Nel corso di una mirata operazione di polizia, nel gennaio del 2017, all’esito di una perquisizione domiciliare, in danno di un trentenne agricoltore agricoltore bitontino fu sequestrata sia della sostanza stupefacente sia una pistola lanciarazzi marca “Mondial”, il tutto debitamente occultato.
Con riferimento alla presunta qualità di arma, perfettamente funzionante, ed alla conseguente detenzione, si è incentrata una diatriba giuridica tra l’accusa e la difesa dell’imputato assistito dall’avvocato Massimo Roberto Chiusolo.
Nel mentre la procura sosteneva che la pistola in questione fosse annoverabile tra le armi comuni da sparo, la cui detenzione senza debita autorizzazione costituisce reato, la difesa del giovane bitontino, supportata da una dettagliata consulenza di parte redatta dal dott. Nicola Donno, ha sostenuto che trattavasi di condotta di nessun rilievo penale, non ritenendo che la pistola lanciarazzi potesse annoverarsi tra le armi da sparo.
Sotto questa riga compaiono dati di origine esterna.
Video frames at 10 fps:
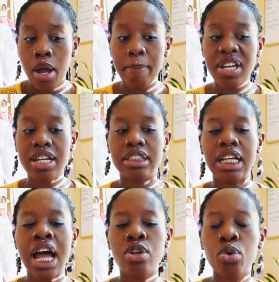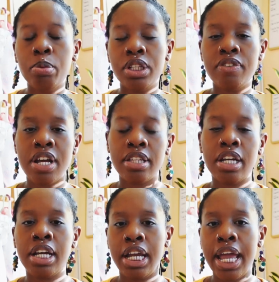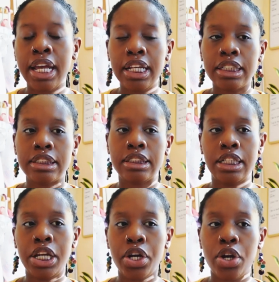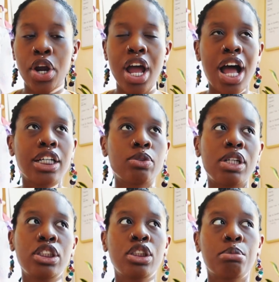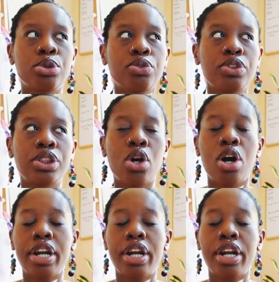because I do believe that the aliens is here. I was watching a movie onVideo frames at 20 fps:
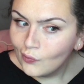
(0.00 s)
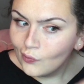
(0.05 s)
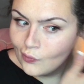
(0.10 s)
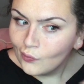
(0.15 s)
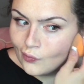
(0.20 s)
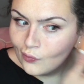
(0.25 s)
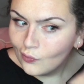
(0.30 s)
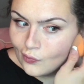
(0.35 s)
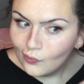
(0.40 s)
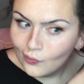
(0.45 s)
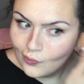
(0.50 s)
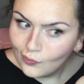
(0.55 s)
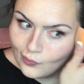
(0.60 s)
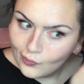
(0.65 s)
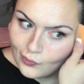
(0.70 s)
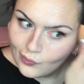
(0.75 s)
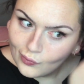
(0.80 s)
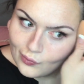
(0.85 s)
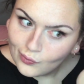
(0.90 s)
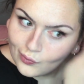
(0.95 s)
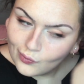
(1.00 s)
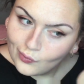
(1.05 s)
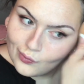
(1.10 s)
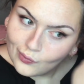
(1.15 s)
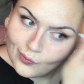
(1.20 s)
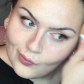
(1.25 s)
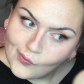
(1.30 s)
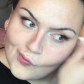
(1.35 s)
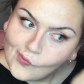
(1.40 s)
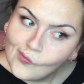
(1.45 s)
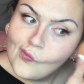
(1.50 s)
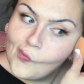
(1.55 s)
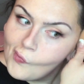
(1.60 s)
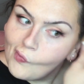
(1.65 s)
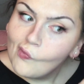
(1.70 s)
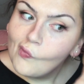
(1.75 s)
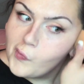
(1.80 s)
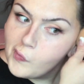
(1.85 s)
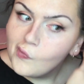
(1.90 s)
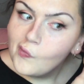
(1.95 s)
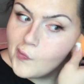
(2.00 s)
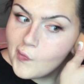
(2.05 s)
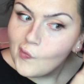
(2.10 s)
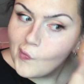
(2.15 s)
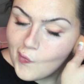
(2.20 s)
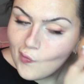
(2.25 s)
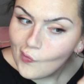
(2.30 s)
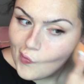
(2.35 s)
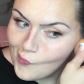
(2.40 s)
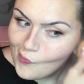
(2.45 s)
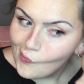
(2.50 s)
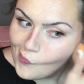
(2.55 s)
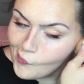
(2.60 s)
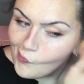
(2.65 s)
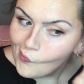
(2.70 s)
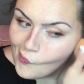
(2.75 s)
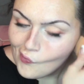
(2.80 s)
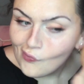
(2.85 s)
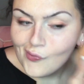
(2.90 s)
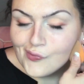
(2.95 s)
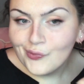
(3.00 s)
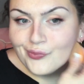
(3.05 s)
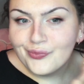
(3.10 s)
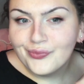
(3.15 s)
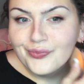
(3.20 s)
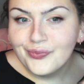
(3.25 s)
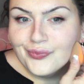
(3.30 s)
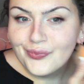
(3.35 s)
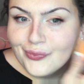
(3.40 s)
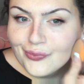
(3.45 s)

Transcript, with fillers: that's in the color Light, if I'm not mistaken.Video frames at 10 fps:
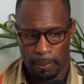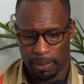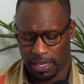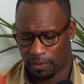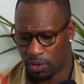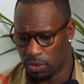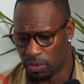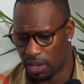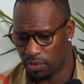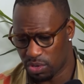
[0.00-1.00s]
Like if
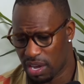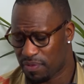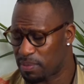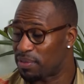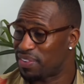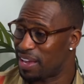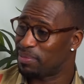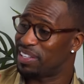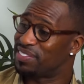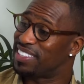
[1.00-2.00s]
you come from a
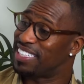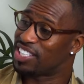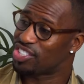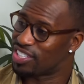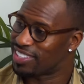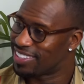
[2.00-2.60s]
family of addiction,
Onde dirimere la querelle, il giudice di primo grado, chiese un’informativa al Banco Nazionale di prova di Gardone Val Trompia (Brescia) che rispose al Tribunale affermando come la pistola sequestrata rientrasse nel catalogo delle armi da sparo: all’esito di tale informativa l’imputato fu condannato per la detenzione dell’arma mentre fu assolto per la violazione della legge sugli stupefacenti essendo stato ritenuto l’uso personale della droga.
L’avv. Chiusolo, tuttavia, impugnò la decisione e, sempre coadiuvato dal proprio consulente balistico nonché richiamando autorevole dottrina denunciò come l’arma non avesse adeguata potenzialità offensiva, ritenendo come l’attuale inserimento della stessa nel Catalogo fosse stato determinato da un mancato aggiornamento amministrativo dello stesso da parte della Commissione Interministeriale per la revisione e il coordinamento della normativa vigente in materia di armi munizioni ed esplosivi che pur se istituita con Decreto Ministeriale del 1 marzo 1978 dopo quarantacinque anni non ha redatto un nuovo Catalogo aggiornato tanto da comunicare, nel 2018 al Tribunale di Bari, che la pistola lanciarazzi facesse parte del Catalogo delle armi nonostante la potenzialità offensiva della stessa fosse obiettivamente limitata.
I Giudici della Terza Sezione Penale della Corte di Appello di Bari, accogliendo integralmente le tesi della difesa hanno assolto, dopo sei anni, il giovane bitontino perché il fatto non sussiste, ritenendo come la detenzione della pistola lanciarazzi non sia fatto penalmente rilevante.